The 18 payments I previously timed were on my production server using SIM / Relay Response / webhook. My log file shows they averaged 13.6 seconds of delay between Relay Response and the webhook running. I'm not guesstimating my timings either as my server is generating them.

 

How are you achieving such low delays?

 

If I had numbers like yours I could give a luke warm thumbs up to webhooks as currently implements, and if they would update the webhook to include the invoice number I would give it a two thumbs up bigly!

bretmaverick999
Contributor
@bretmaverick999

For some reason I thought you were using an iframe, but I didn’t see where I got that info. I recalled responding to your post.

My webhooks come from accept Hosted, either redirect or iframe. My guess is that SIM has a delay that accept Hosted does not, possibly tied to you running 2 updates. I do not time them in a log, I just know that I hit the pay button and go directly to my orders page and it is there on one or usually at the most 2 or 3 refreshes. The documentation says that they are sent in 3 second intervals initially.

You can get an invoice number using the gTD method call, and my 3 to 5 seconds includes that. So in other words the 3 to 5 seconds isn’t how long the webhook takes to hit but the combined processing time for everything my app does to update orders, measured from the time I hit pay.

With an iframe, the session is never ever killed during the order process, and you can tie any cookies to the user no problem. My first integration was a redirect. The shop has a cookie that ties the user to the shopping cart, and the way I have it programmed you cannot tie them to it upon return to the site, and you are done for in any case if they X out instead of hitting continue.

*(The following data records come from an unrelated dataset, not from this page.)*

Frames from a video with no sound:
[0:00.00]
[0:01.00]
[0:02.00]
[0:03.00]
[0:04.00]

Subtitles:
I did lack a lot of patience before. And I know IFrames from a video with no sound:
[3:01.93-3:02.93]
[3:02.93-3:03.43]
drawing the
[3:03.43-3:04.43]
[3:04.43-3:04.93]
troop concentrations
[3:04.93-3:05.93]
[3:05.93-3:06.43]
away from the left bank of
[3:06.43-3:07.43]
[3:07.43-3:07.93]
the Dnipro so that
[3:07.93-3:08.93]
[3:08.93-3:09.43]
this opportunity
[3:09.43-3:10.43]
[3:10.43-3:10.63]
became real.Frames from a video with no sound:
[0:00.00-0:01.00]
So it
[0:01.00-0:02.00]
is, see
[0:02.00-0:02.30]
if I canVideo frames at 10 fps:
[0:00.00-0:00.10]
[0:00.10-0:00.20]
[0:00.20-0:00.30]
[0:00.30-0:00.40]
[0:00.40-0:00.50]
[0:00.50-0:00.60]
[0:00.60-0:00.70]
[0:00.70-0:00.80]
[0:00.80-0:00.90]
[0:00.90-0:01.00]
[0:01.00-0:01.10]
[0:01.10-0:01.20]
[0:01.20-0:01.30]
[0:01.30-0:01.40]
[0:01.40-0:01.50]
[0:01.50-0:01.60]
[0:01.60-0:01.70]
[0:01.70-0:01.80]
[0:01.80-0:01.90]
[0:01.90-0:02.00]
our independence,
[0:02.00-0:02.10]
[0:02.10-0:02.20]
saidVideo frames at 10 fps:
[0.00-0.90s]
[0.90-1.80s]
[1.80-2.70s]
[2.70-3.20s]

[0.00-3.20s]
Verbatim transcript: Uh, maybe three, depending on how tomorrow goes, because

So to answer your question, you can just have the page following the iframe update the order. You can use your customized receipt page. On the project I am working on now, my customized receipt page marks the order paid and then a webhook comes back to update billing contact info in our records.

Just ran a test and it looks like it takes longer on an iframe. Not sure why. I am clocking about  15 seconds.  May be just something today. 

 

I would still recommend using the transaction response, even if 99% come back in 3 to 5 seconds.  You don't want your customers to have an inconsistent experience. The iframe solves the problem perfectly.